Each carrying a small Irish flag, the members of the Drimoleague group all travelled at their own pace, regrouping for coffee in the morning and at lunchtime before finishing the day with dinner followed by a sociable singsong. “The people along this route were poor but very welcoming; nearly every house you passed had a garage converted into a little coffee house, where you’d buy a cup for as little as 80 cent.

“There is never any pressure on anyone to go fast or slow,” says Anne. “You can have your bags transported along the way, as we did, and you have the day to complete the walk. Whether you want to get lost in the quiet of your own thoughts or enjoy the camaraderie of your fellow walkers, it’s totally up to yourself.”

The second year, in 2015, the group chose to walk the 147km route crossing the Pyrenees from St John Pied de Port in France to Los Arcos in Spain. “The walk over the Pyrenees was a steep climb and tough but the stunning views more than made up for the physical demands,” says Anne. “Octopus was the local fare, which most of us enjoyed eating.

“We witnessed the Good Friday Procession in Pamplona on that trip and the spectacle of the procession from the cathedral through the streets and boisterous celebrations really was spectacular; we had never seen anything like it!

“That year we met a group of young girls from Northern Ireland. They were staying in hostels so had a 10pm curfew each night. They loved the music sessions and socialised with us for a few nights. As a result some of them had to crawl in through the windows of their hostel after 10pm,” says Anne laughing.

In 2017, the group continued on in Spain, walking 160km from Los Arcos to Burgos, passing through orchards and vineyeards. As Anne’s husband Tadgh was recovering from heart surgery, the couple’s 28-year-old daughter Una took his place on the trip. “She loved the experience,” says Anne, whose other daughter Colleen is doing the Camino this summer with a friend. “Colleen is a step ahead of us,” says Anne. “Herself and her friend will carry their bags with them and be up every morning at six.” There were two mother and daughters and one mother and son travelling with the Drimoleague group this year.

The fare on this leg of the journey consisted of a lot of stews with chorizo and potatoes. “Sure our group would eat anything,” says Anne smiling. “This year we walked into one hostel where the woman made the most beautiful fresh omelettes in front of us. We were served them in a fresh baguette with a drink and all she asked for was a donation. When we go home, the son of one woman in the group commented that she was the first person he knew to walk over 100 miles and actually put on weight!

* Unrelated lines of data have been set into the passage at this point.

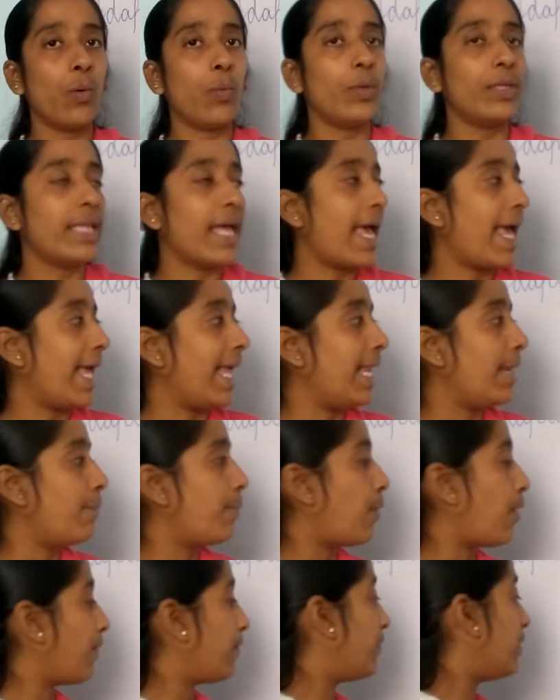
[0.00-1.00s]
with the
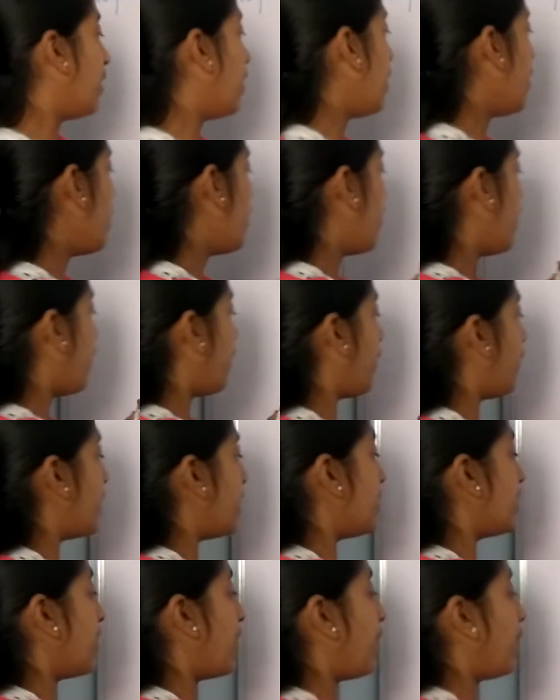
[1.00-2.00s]
help of the
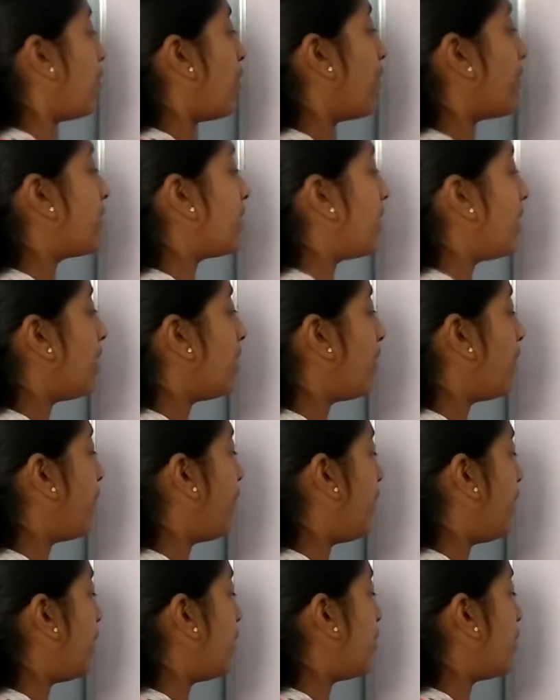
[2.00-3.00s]
fins. If you have seen a
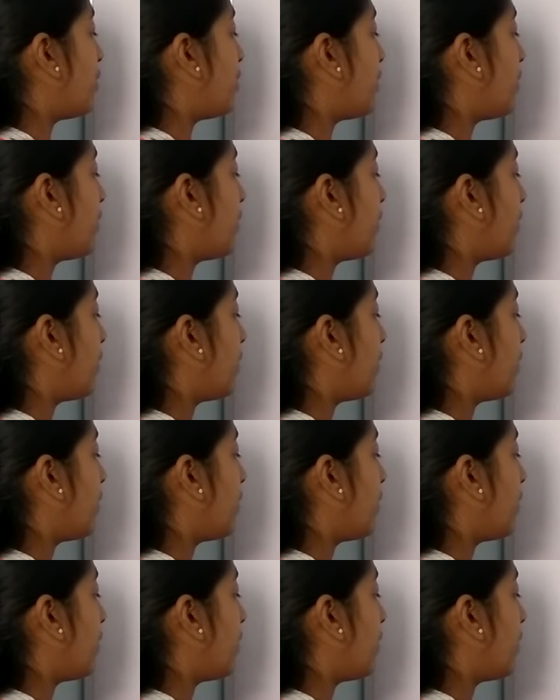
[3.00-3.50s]
fish,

“The most important thing in making your journey as comfortable and enjoyable as possible is taking care of your feet,” advises Anne. “Pack proper breathable walking shoes and walking socks. A member of our group had her walking shoes with her but decided to wear her good runners for a couple of days and her feet were destroyed with blisters. If you feel a blister starting, you need to deal with it straight away. Bring a good foot repair kit with you and make sure you allow your feet to dry out well each night.”

Anne and her walking comrades are already looking forward to next year’s trip. “We can’t wait,” she says. “Our aim is to finish The French Way. It’s almost 400km from Burgos to Sarria, so we’ll probably get another two years out of it. I want to be ready to take on The Portuguese Way for my 60th.”

The Drimoleague group booked their trip through a travel agents, which included half board hotel accommodation and bag transfers each day along the route.

If you’re considering walking the Camino, there are small hotels and pensiones in virtually every village and town. There are also albergues, essentially hostels, which are very basic but extremely reasonably priced.